Iranian Center for Endodontic Research, Research Institute of Dental Sciences, Shahid Beheshti University of Medical Sciences, Tehran, Iran.
Dental Research Center, Research Institute of Dental Sciences, Shahid Beheshti University of Medical Sciences, Tehran, Iran.
Curr Stem Cell Res Ther. 2024;19(4):523-543. doi: 10.2174/1574888X17666220628125048.
To evaluate the biological interaction between dental stem cells (DSCs) and different growth factors in the field of regenerative endodontics.
A systematic search was conducted in the electronic databases up to October 2021. This study followed the preferred reporting items for systematic reviews and meta-analyses (PRISMA) guidelines. studies evaluating the biological interactions of DSCs and growth factors were included.
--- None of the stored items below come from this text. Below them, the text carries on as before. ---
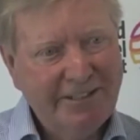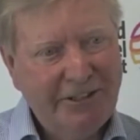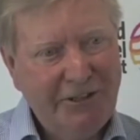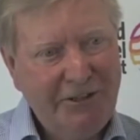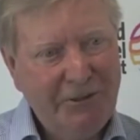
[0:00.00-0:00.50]

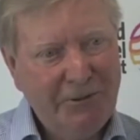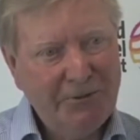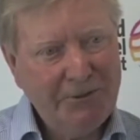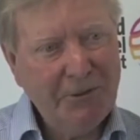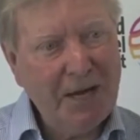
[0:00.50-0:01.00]
that
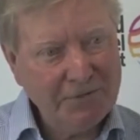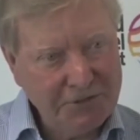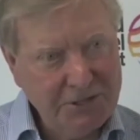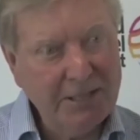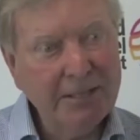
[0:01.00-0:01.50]
you have to
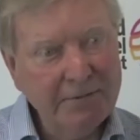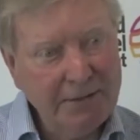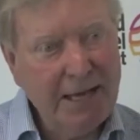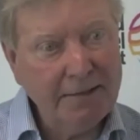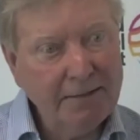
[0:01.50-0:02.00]
serve
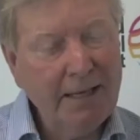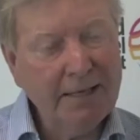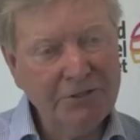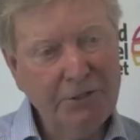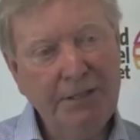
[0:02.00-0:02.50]
and
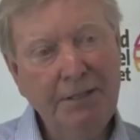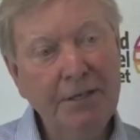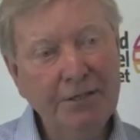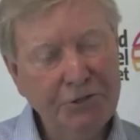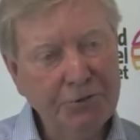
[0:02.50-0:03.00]
actually
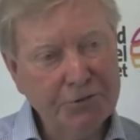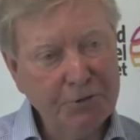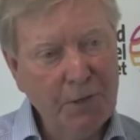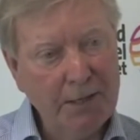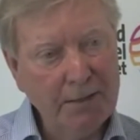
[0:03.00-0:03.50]
nurture
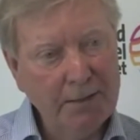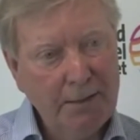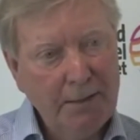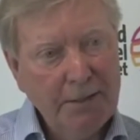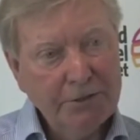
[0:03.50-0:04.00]
as well.
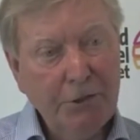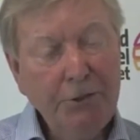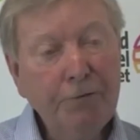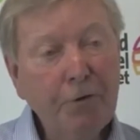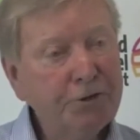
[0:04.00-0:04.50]
So
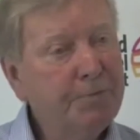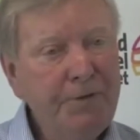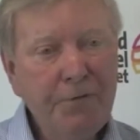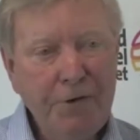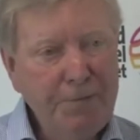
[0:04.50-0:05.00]
you've got to
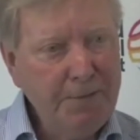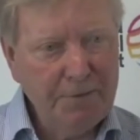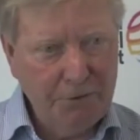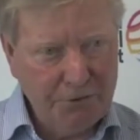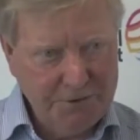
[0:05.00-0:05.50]
be very
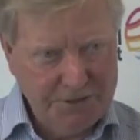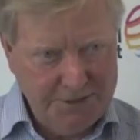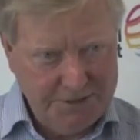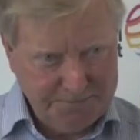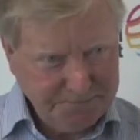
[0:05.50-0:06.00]

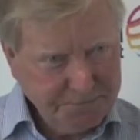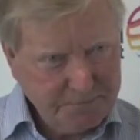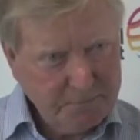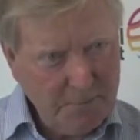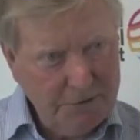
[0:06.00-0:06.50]
people-oriented.
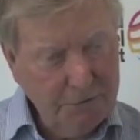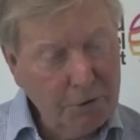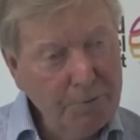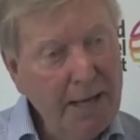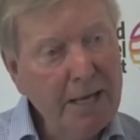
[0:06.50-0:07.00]
You've got
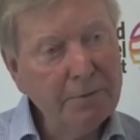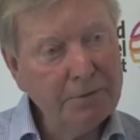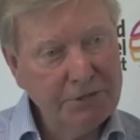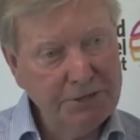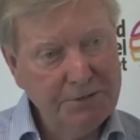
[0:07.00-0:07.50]
to be
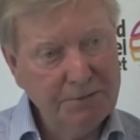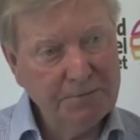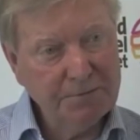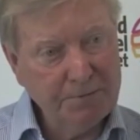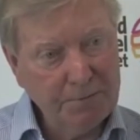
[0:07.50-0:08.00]
able to
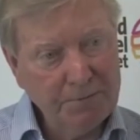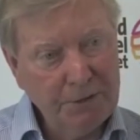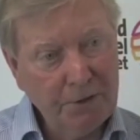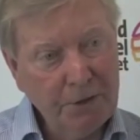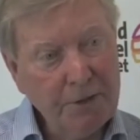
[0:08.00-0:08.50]

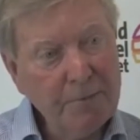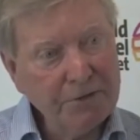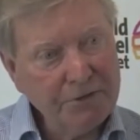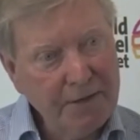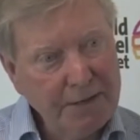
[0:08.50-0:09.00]
not only
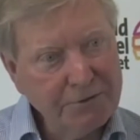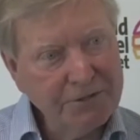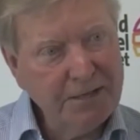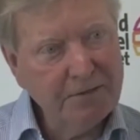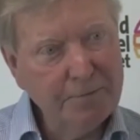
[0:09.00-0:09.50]
motivate
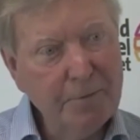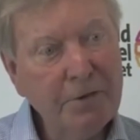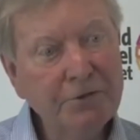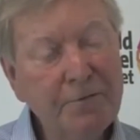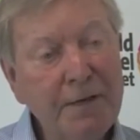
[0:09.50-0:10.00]
yourself, but
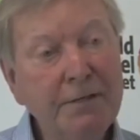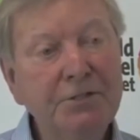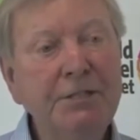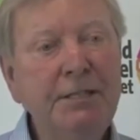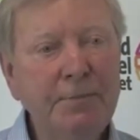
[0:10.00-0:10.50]
motivate the
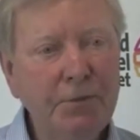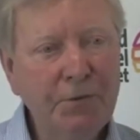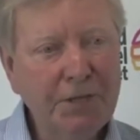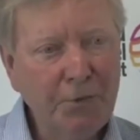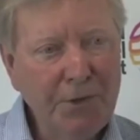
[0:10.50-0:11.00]
team that
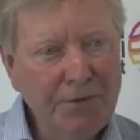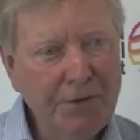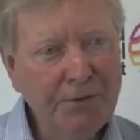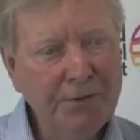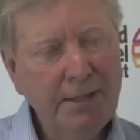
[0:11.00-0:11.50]
work with
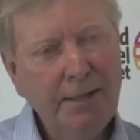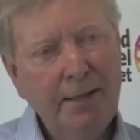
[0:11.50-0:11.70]
you,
The meta-analysis was performed according to the type of growth factor. The outcomes were cell viability/ proliferation and mineralization. Standardized mean differences (SMDs) were estimated using the random-effect maximum-likelihood method ( < .05). Additional analysis was performed to find any potential source of heterogeneity.
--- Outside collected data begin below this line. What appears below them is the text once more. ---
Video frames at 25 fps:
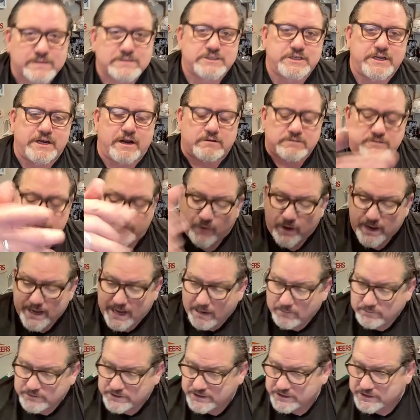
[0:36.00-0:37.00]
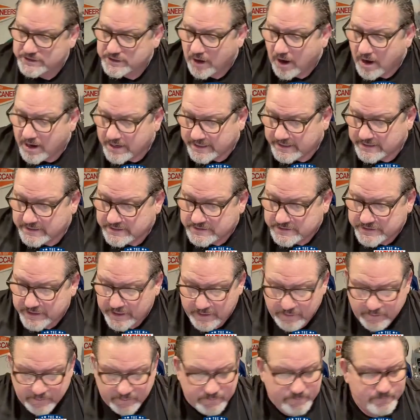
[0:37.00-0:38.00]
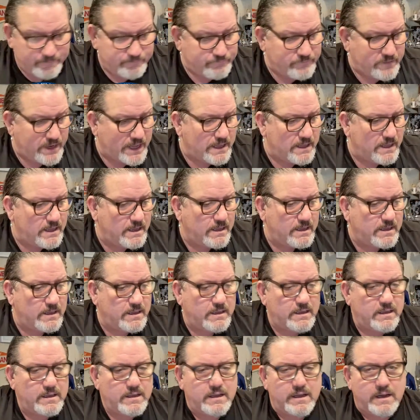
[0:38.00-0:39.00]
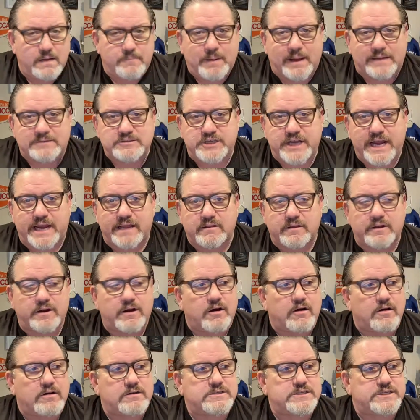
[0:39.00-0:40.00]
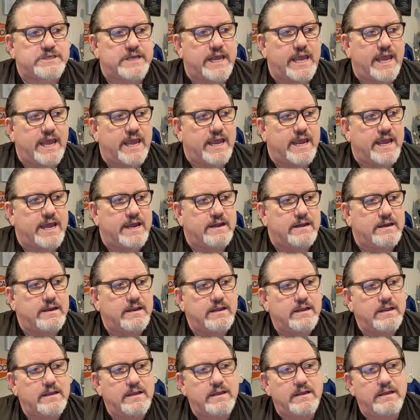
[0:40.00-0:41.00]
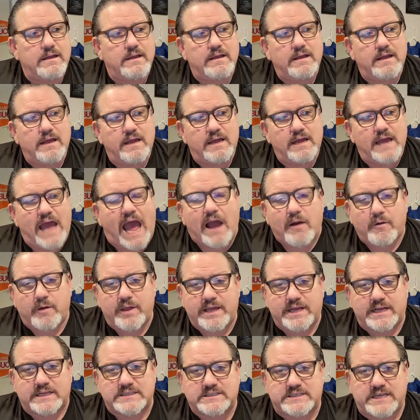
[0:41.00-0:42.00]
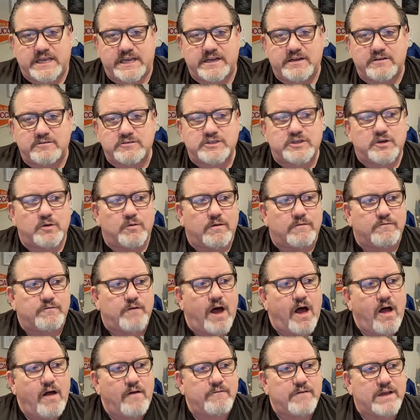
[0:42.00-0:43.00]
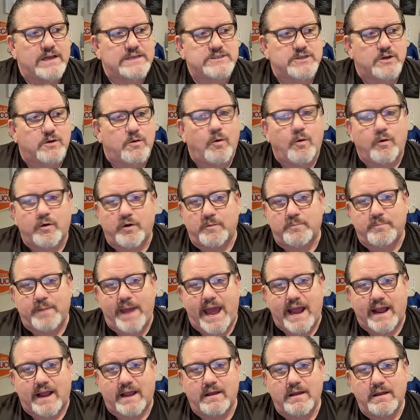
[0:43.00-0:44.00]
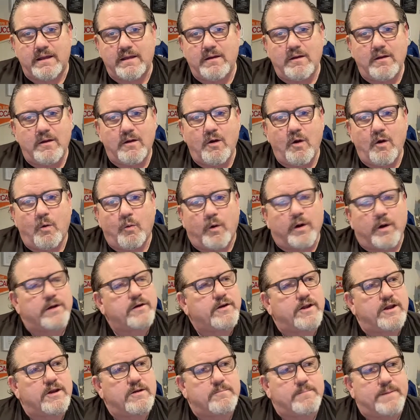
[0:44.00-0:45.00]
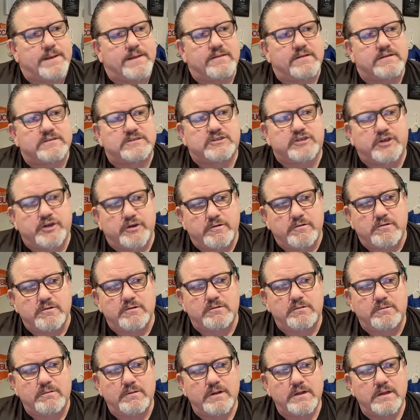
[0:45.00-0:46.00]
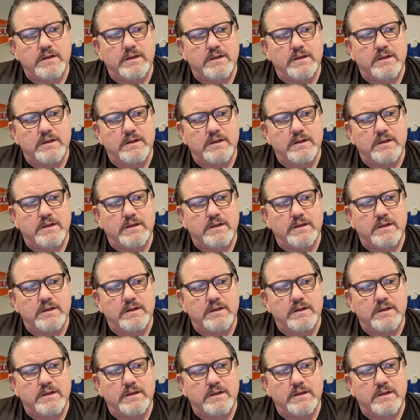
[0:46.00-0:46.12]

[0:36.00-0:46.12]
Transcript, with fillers: us. You know, it's funny. I was just talking to Tone about Jalen Hurts and how he continues to evolve as a quarterback. What are going to be the two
Twenty articles were included in the systematic review; meta-analysis was performed for fibroblast growth factor-2 (FGF-2) and Transforming growth factor-ß1 (TGF-β1) (n = 5). Results showed that use of FGF-2 significantly increased cell proliferation on day 1-(SMD = 3.56, = 0.00), 3-(SMD = 9.04, = 0.00), 5-(SMD = 8.37, = 0.01), and 7 (SMD=8.51, =0.00) than the control group. TGF-ß1 increased alkaline phosphatase (ALP) activity more than control only on day 3 (SMD = 3.68, = 0.02). TGF-β1 had no significant effect on cell proliferation on days 1 and 3 ( > 0.05) and on ALP activity on days 5 and 7 ( > 0.05). Meta-regression analysis showed that different covariates (., cell type, passage number, and growth factors' concentration) could significantly influence the effect sizes at different follow- ups ( < 0.05).
Specific growth factors might enhance the proliferation and mineralization of DSCs; however, the obtained evidence was weak. Due to the high heterogeneity among the included studies, other growth factors' inhibitory/stimulatory effects on DSCs could not be evaluated.
评估牙源性干细胞(DSC)与再生牙内科学领域不同生长因子之间的生物学相互作用。
系统检索截至 2021 年 10 月的电子数据库。本研究遵循系统评价和荟萃分析的首选报告项目(PRISMA)指南。纳入评估 DSC 和生长因子生物学相互作用的研究。根据生长因子的类型进行荟萃分析。使用随机效应最大似然法( <.05)估计标准化均数差(SMD)。进行了额外分析以寻找任何潜在的异质性来源。
系统综述纳入 20 篇文章;对成纤维细胞生长因子-2(FGF-2)和转化生长因子-β1(TGF-β1)进行了荟萃分析(n = 5)。结果表明,与对照组相比,使用 FGF-2 可显著增加第 1 天(SMD = 3.56, = 0.00)、第 3 天(SMD = 9.04, = 0.00)、第 5 天(SMD = 8.37, = 0.01)和第 7 天(SMD=8.51, =0.00)的细胞增殖。TGF-β1 仅在第 3 天增加碱性磷酸酶(ALP)活性高于对照组(SMD = 3.68, = 0.02)。TGF-β1 对第 1 天和第 3 天的细胞增殖和第 5 天和第 7 天的 ALP 活性无显著影响( > 0.05)。元回归分析表明,不同协变量(例如细胞类型、传代数和生长因子浓度)可能会在不同的随访时间内显著影响效应大小( < 0.05)。
特定生长因子可能增强 DSC 的增殖和矿化,但获得的证据较弱。由于纳入研究的异质性较高,其他生长因子对 DSC 的抑制/刺激作用无法评估。